**What you are asked to do**. In this exercise, write out the data word for word and leave every image out.

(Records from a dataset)

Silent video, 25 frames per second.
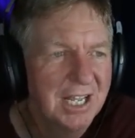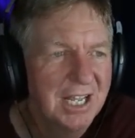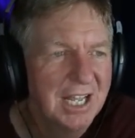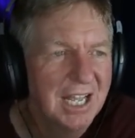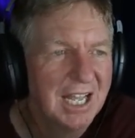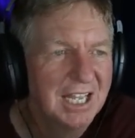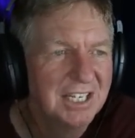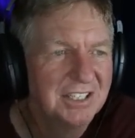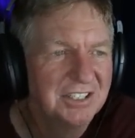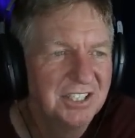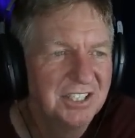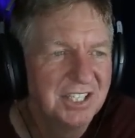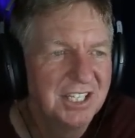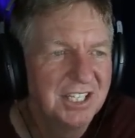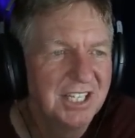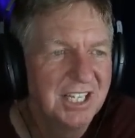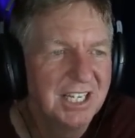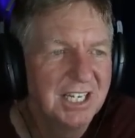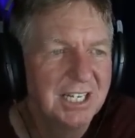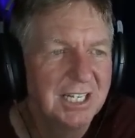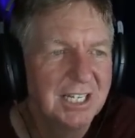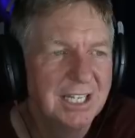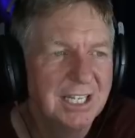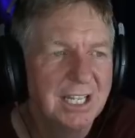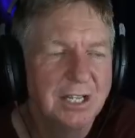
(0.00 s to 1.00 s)
and
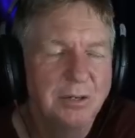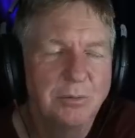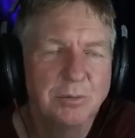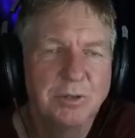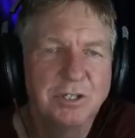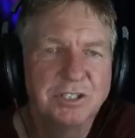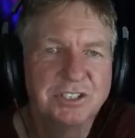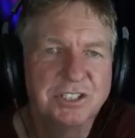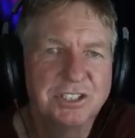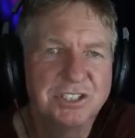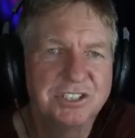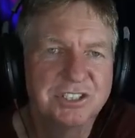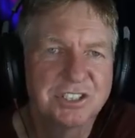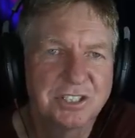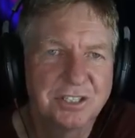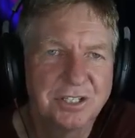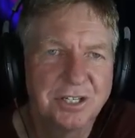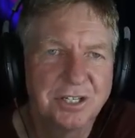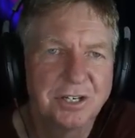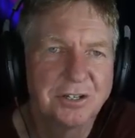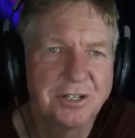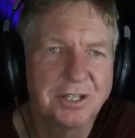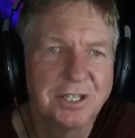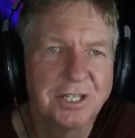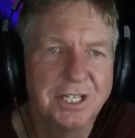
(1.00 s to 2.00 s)
Tahiti, which is
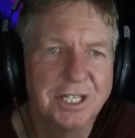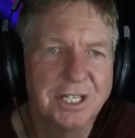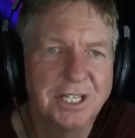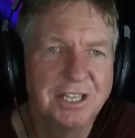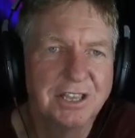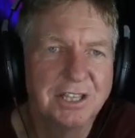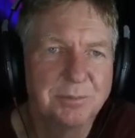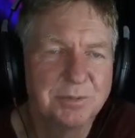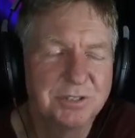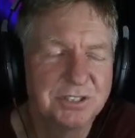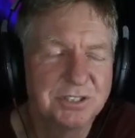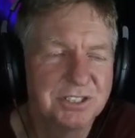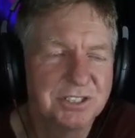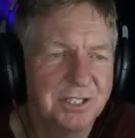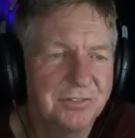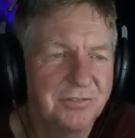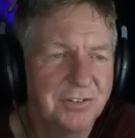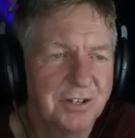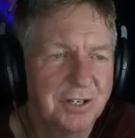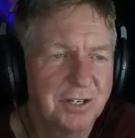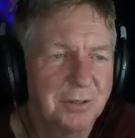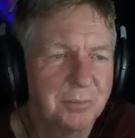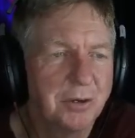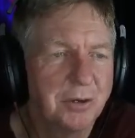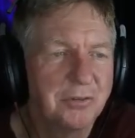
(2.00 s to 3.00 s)
clearly in the
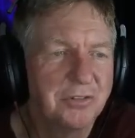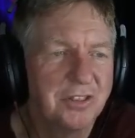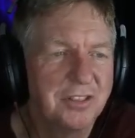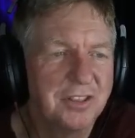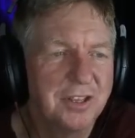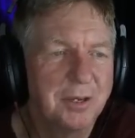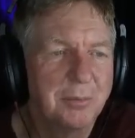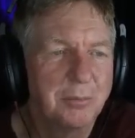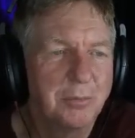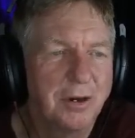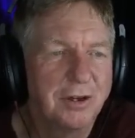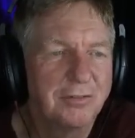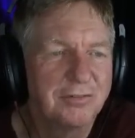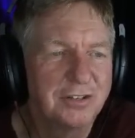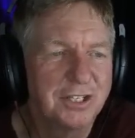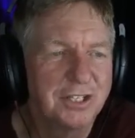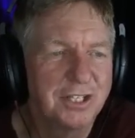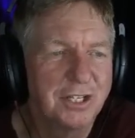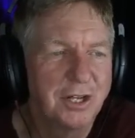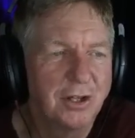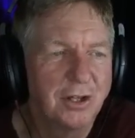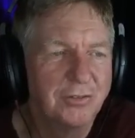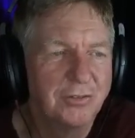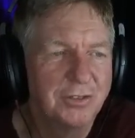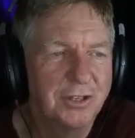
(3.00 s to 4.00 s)
Pacific, both of them roughly
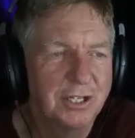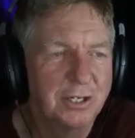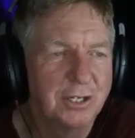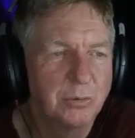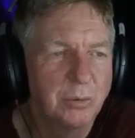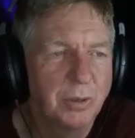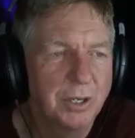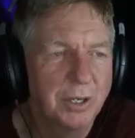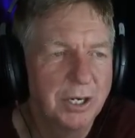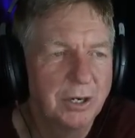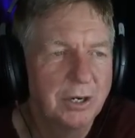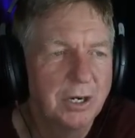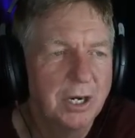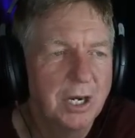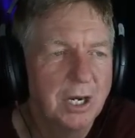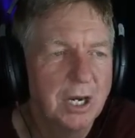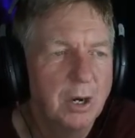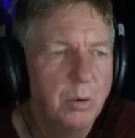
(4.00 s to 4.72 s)
on the equator,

**Output of the exercise**.
Silent video, 25 frames per second.
(0.00 s to 1.00 s)
and
(1.00 s to 2.00 s)
Tahiti, which is
(2.00 s to 3.00 s)
clearly in the
(3.00 s to 4.00 s)
Pacific, both of them roughly
(4.00 s to 4.72 s)
on the equator,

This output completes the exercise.